───── Records shown ─────

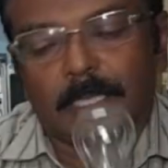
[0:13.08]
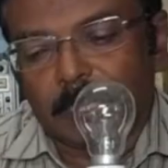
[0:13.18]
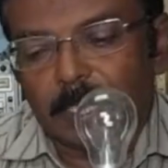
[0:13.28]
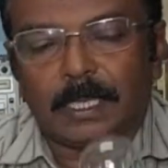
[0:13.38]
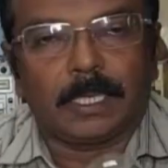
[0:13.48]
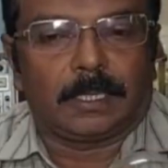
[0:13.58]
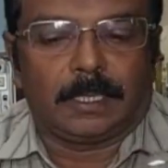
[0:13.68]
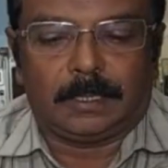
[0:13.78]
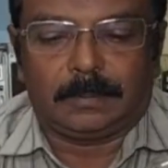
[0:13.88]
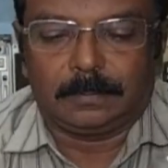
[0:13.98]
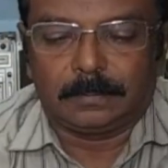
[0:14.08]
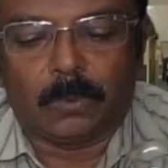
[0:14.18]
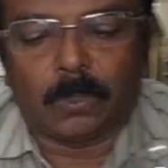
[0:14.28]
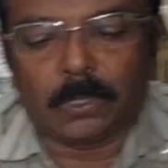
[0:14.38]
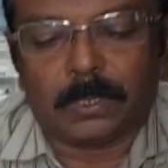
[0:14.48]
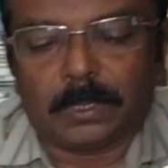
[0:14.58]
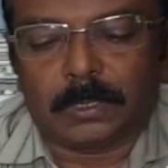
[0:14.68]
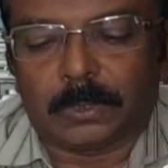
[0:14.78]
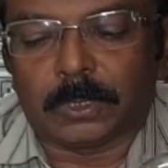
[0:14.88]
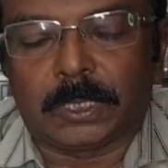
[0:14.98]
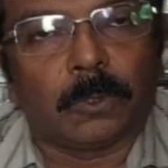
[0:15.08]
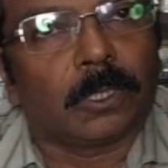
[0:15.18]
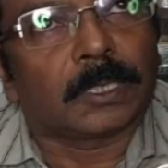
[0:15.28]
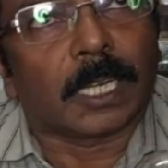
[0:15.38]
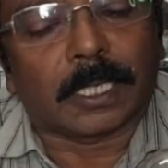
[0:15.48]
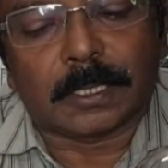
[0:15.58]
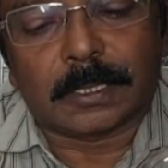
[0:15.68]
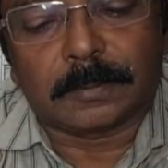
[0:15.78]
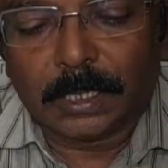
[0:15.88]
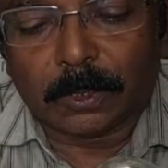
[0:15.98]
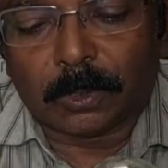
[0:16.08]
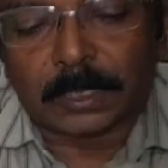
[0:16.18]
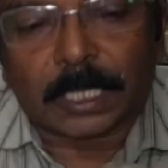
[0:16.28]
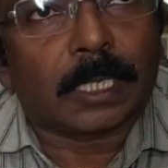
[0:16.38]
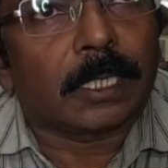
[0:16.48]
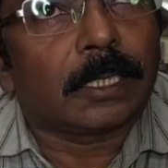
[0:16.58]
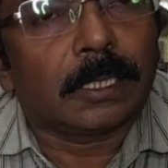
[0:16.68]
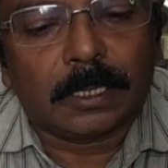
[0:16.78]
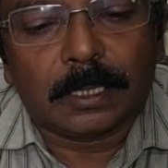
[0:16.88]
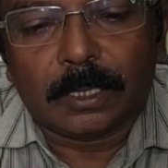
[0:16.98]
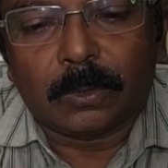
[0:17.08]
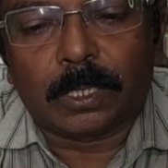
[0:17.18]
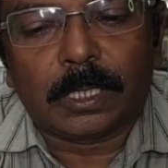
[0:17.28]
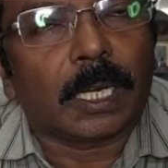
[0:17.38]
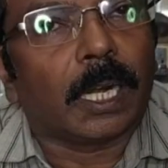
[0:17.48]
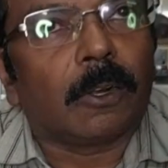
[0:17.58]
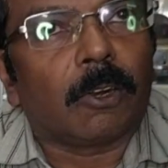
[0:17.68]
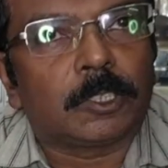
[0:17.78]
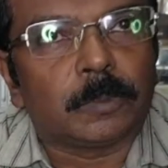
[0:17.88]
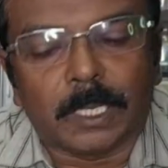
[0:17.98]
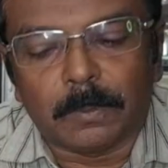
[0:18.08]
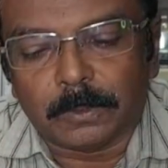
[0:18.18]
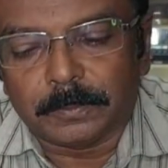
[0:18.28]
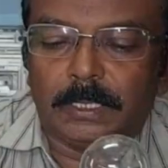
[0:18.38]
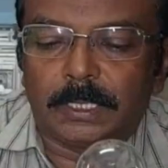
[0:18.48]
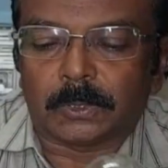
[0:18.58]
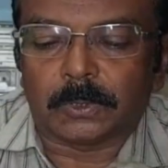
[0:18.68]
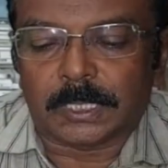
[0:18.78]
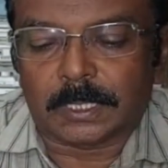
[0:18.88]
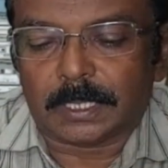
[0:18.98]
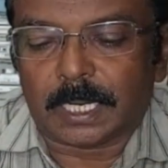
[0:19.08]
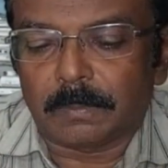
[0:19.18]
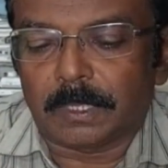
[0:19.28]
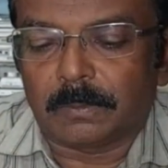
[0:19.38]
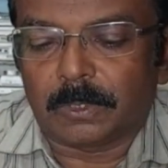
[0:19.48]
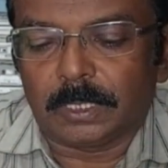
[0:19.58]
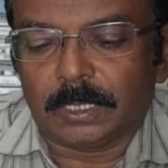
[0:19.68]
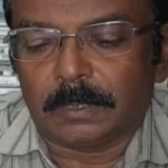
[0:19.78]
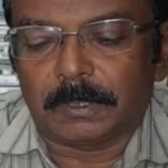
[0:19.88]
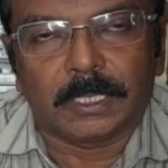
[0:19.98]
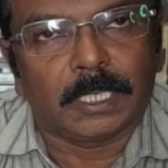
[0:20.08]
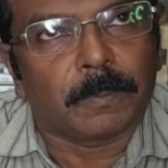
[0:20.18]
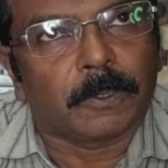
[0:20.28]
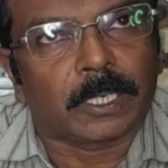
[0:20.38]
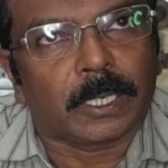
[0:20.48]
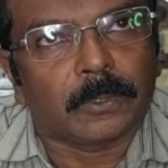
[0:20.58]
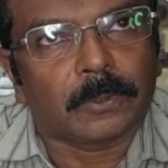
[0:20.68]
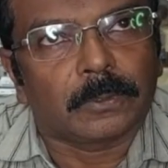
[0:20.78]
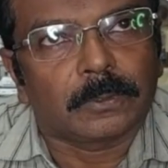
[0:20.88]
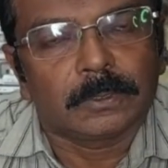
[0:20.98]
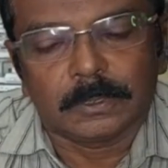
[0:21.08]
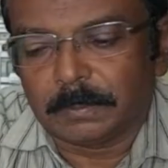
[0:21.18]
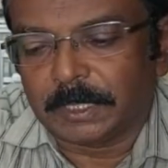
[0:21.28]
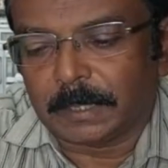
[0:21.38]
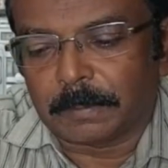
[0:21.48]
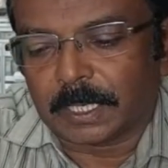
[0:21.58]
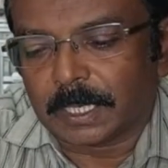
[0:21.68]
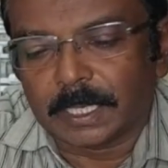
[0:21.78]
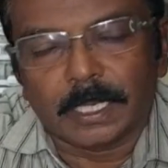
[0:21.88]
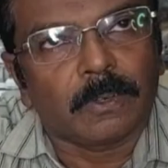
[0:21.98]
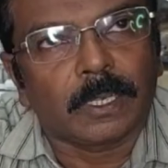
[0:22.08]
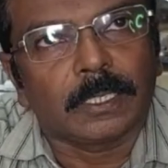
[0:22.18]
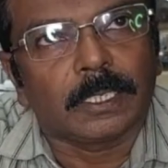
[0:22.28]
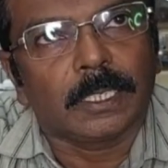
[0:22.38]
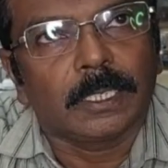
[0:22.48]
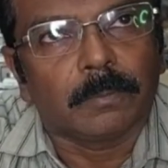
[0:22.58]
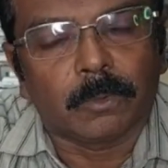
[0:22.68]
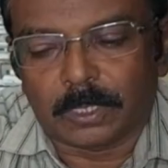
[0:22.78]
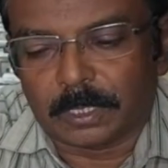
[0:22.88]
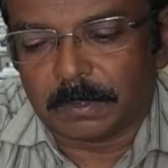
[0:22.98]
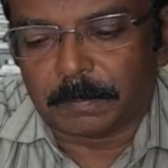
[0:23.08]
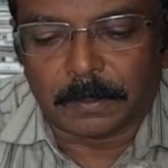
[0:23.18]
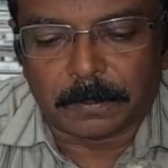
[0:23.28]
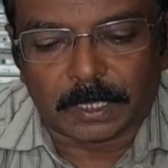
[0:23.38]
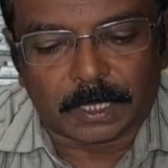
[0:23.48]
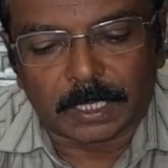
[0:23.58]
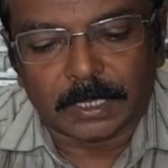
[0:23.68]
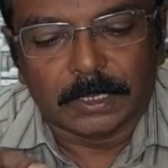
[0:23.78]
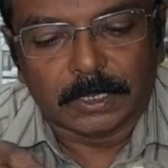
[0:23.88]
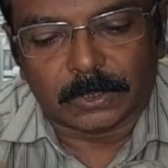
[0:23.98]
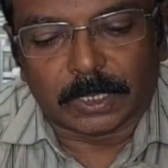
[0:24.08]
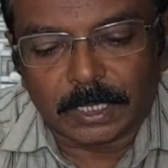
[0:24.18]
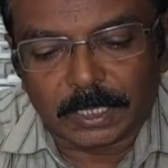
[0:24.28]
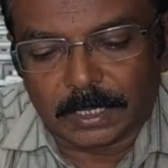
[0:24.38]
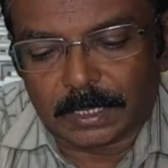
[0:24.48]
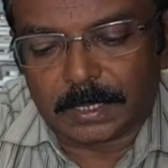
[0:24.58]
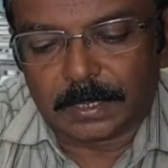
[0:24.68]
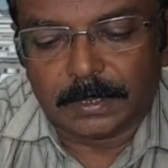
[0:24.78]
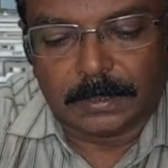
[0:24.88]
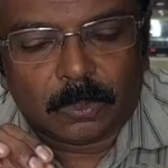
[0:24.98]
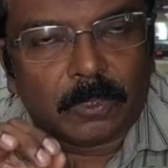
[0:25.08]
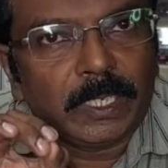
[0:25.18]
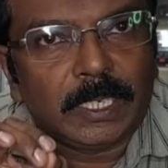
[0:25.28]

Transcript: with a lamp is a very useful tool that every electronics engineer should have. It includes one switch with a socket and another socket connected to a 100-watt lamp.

─────

* _Exercise details_: Copy out every entry above, character for character, excluding pictures.

* _Solution to this problem_:
[0:13.08]
[0:13.18]
[0:13.28]
[0:13.38]
[0:13.48]
[0:13.58]
[0:13.68]
[0:13.78]
[0:13.88]
[0:13.98]
[0:14.08]
[0:14.18]
[0:14.28]
[0:14.38]
[0:14.48]
[0:14.58]
[0:14.68]
[0:14.78]
[0:14.88]
[0:14.98]
[0:15.08]
[0:15.18]
[0:15.28]
[0:15.38]
[0:15.48]
[0:15.58]
[0:15.68]
[0:15.78]
[0:15.88]
[0:15.98]
[0:16.08]
[0:16.18]
[0:16.28]
[0:16.38]
[0:16.48]
[0:16.58]
[0:16.68]
[0:16.78]
[0:16.88]
[0:16.98]
[0:17.08]
[0:17.18]
[0:17.28]
[0:17.38]
[0:17.48]
[0:17.58]
[0:17.68]
[0:17.78]
[0:17.88]
[0:17.98]
[0:18.08]
[0:18.18]
[0:18.28]
[0:18.38]
[0:18.48]
[0:18.58]
[0:18.68]
[0:18.78]
[0:18.88]
[0:18.98]
[0:19.08]
[0:19.18]
[0:19.28]
[0:19.38]
[0:19.48]
[0:19.58]
[0:19.68]
[0:19.78]
[0:19.88]
[0:19.98]
[0:20.08]
[0:20.18]
[0:20.28]
[0:20.38]
[0:20.48]
[0:20.58]
[0:20.68]
[0:20.78]
[0:20.88]
[0:20.98]
[0:21.08]
[0:21.18]
[0:21.28]
[0:21.38]
[0:21.48]
[0:21.58]
[0:21.68]
[0:21.78]
[0:21.88]
[0:21.98]
[0:22.08]
[0:22.18]
[0:22.28]
[0:22.38]
[0:22.48]
[0:22.58]
[0:22.68]
[0:22.78]
[0:22.88]
[0:22.98]
[0:23.08]
[0:23.18]
[0:23.28]
[0:23.38]
[0:23.48]
[0:23.58]
[0:23.68]
[0:23.78]
[0:23.88]
[0:23.98]
[0:24.08]
[0:24.18]
[0:24.28]
[0:24.38]
[0:24.48]
[0:24.58]
[0:24.68]
[0:24.78]
[0:24.88]
[0:24.98]
[0:25.08]
[0:25.18]
[0:25.28]

Transcript: with a lamp is a very useful tool that every electronics engineer should have. It includes one switch with a socket and another socket connected to a 100-watt lamp.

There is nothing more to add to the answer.